─── Listed entries
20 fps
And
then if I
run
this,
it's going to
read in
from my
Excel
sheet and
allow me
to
──────
─── Listed entries
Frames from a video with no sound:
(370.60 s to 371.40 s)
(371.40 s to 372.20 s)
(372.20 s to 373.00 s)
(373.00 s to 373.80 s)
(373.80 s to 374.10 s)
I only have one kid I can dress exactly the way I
──────
─── Listed entries
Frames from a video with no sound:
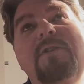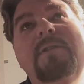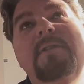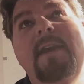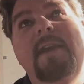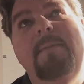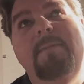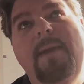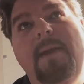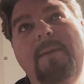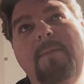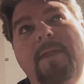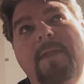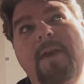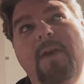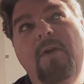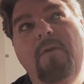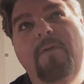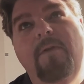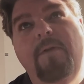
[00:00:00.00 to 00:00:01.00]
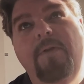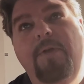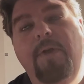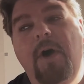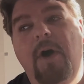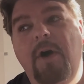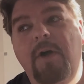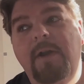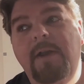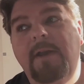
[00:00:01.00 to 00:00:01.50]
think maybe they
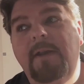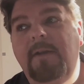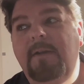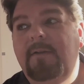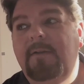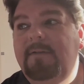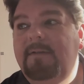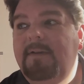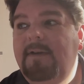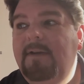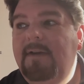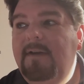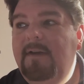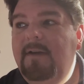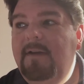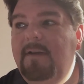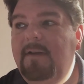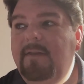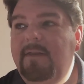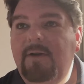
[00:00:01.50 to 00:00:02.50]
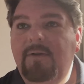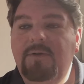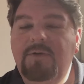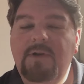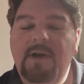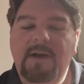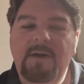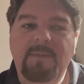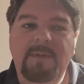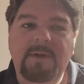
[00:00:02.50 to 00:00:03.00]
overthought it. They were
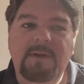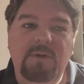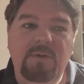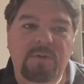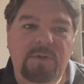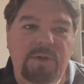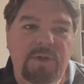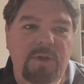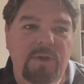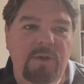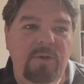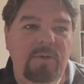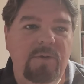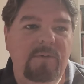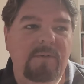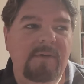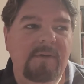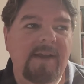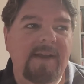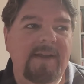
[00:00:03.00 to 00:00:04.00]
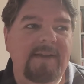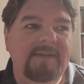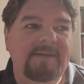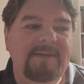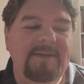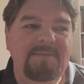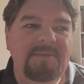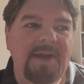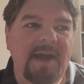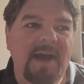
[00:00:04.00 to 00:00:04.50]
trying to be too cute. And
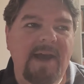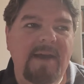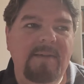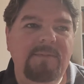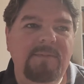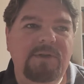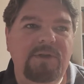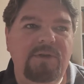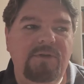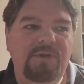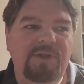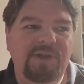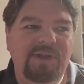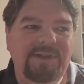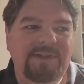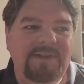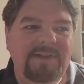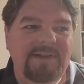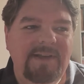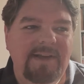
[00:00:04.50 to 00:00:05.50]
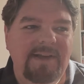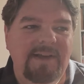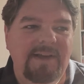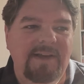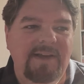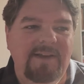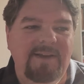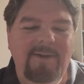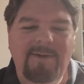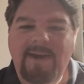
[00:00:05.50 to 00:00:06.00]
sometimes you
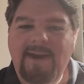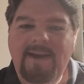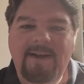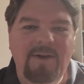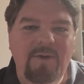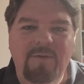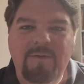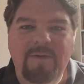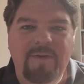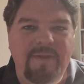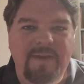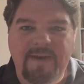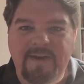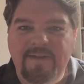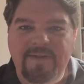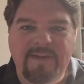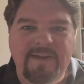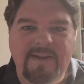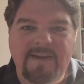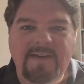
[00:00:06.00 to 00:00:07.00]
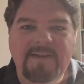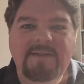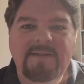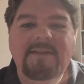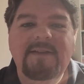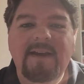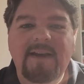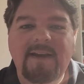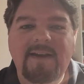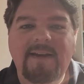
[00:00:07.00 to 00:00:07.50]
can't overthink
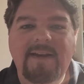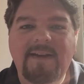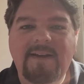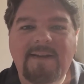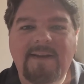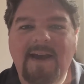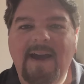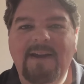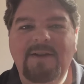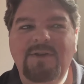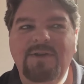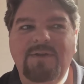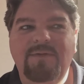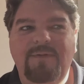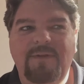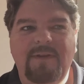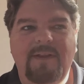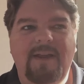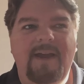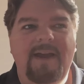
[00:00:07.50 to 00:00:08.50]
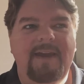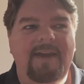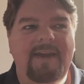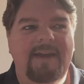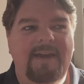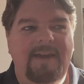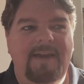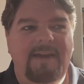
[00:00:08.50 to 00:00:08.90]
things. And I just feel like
──────
**Work to complete**
Without the pictures, set down the lines above from the line with "[00:00:04.00 to 00:00:04.50]" up to and including the line with "[00:00:07.50 to 00:00:08.50]" exactly as they stand.

**Answer to the exercise**
[00:00:04.00 to 00:00:04.50]
trying to be too cute. And
[00:00:04.50 to 00:00:05.50]
[00:00:05.50 to 00:00:06.00]
sometimes you
[00:00:06.00 to 00:00:07.00]
[00:00:07.00 to 00:00:07.50]
can't overthink
[00:00:07.50 to 00:00:08.50]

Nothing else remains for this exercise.